Friday 27 October 2017

Growing Up

Passchendaele Poopy Pin
Photo: Royal British Legion
I'm not given to impulse buying.  In fact, I probably think twice - or twenty times - about most things before deciding to live with the status quo.  On Monday, however, I ordered a Passchendaele Poppy Pin.  These have been manufactured in a limited edition of 60,083 ... one for each British soldier who died during the battle that lasted from 31st July to 10th November 1917.  The brass from which they are made has come from shell fuses collected on the battlefield, and the green and red enamel has been mixed with soil from there too.

Now that it has arrived - with amazing efficiency and speed! - I find myself wondering about those young men commemorated, many of whom would have been in their late teens or early twenties, and I have tried to think what might have been important in my life at that age.  Work would have been very prominent: was my job going to last? would a day-by-day job turn into a profitable and useful career?  Also high on the list would have been girls, dreams of getting married, starting a family; in those days that was really the only way a young man would leave home, unless going to university or joining the armed forces.

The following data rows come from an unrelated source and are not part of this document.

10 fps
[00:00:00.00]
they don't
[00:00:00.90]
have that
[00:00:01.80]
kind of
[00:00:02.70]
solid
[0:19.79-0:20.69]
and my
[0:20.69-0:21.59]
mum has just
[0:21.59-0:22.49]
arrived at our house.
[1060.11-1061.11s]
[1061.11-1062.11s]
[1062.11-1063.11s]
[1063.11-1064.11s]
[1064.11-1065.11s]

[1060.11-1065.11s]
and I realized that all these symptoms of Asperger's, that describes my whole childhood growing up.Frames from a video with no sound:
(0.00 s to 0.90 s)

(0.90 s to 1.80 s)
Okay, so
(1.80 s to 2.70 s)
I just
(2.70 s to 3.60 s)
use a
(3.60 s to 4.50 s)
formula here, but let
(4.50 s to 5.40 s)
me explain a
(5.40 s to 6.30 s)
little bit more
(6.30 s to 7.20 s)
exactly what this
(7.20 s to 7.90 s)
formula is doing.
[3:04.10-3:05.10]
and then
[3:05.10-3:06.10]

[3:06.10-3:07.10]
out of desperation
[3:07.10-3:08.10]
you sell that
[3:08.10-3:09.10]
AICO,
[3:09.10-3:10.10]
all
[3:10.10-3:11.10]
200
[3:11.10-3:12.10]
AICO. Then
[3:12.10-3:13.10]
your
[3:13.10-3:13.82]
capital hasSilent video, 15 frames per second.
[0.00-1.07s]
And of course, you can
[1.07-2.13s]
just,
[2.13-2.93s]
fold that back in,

With my mind thus tuned to teenage, I recalled what was probably the first time I ever spent a night away from my family home.  I was fifteen or sixteen, and had been admitted to hospital for a minor operation.  It would almost certainly have been dealt with today on a 'day-surgery' basis, but in the '60s it meant being admitted on Monday and finally discharged, and brought home by a kindly neighbour possessed of a motor car, on Sunday morning.  The operation was carried out on Tuesday and, since it didn't impair my mobility, I was quickly wandering about the ward, or spending time in the day room chatting to the only other young man there.  I was considered too old for the children's ward, and most of the other men around me were so old as to be no company for a teenager.

As my memory of that week came back to me, I recalled one particular nurse named Mary.  Only a few years older than me, I suppose she was more empathetic than some of her colleagues; seeing me clearly bored, she suggested that I come and help her.  It would never be allowed now, of course, but I was quickly taught how to fold 'hospital corners' and helped her make all the beds.  It's a skill that has never left me, even though I'd not used it for many years until recently.  This all took place during the long summer holiday and after my discharge I had time for more adventures before returning to school.  One day I took my cycle on the train to Norwich, found where Mary lived and took a photograph of her!

Yesterday, I surprised myself by the power of modern computer software.  In half an hour, I was able to discover the names of Mary's parents, when they were married, the fact that Mary was a twin, when she was married, the names and ages of their two sons, and the address at which, for at least ten years, the family was living in the suburbs of that 'Fine City'!  I found the house on Google, and - amazingly - there were people outside, one of whom could well have been this lady!

It would be completely out of order to make contact with her after all these years but - if she remembers me at all out of the hundreds of patients she must have looked after - I wonder how she would react to the thought that a skill she passed on over fifty years ago is still in use today!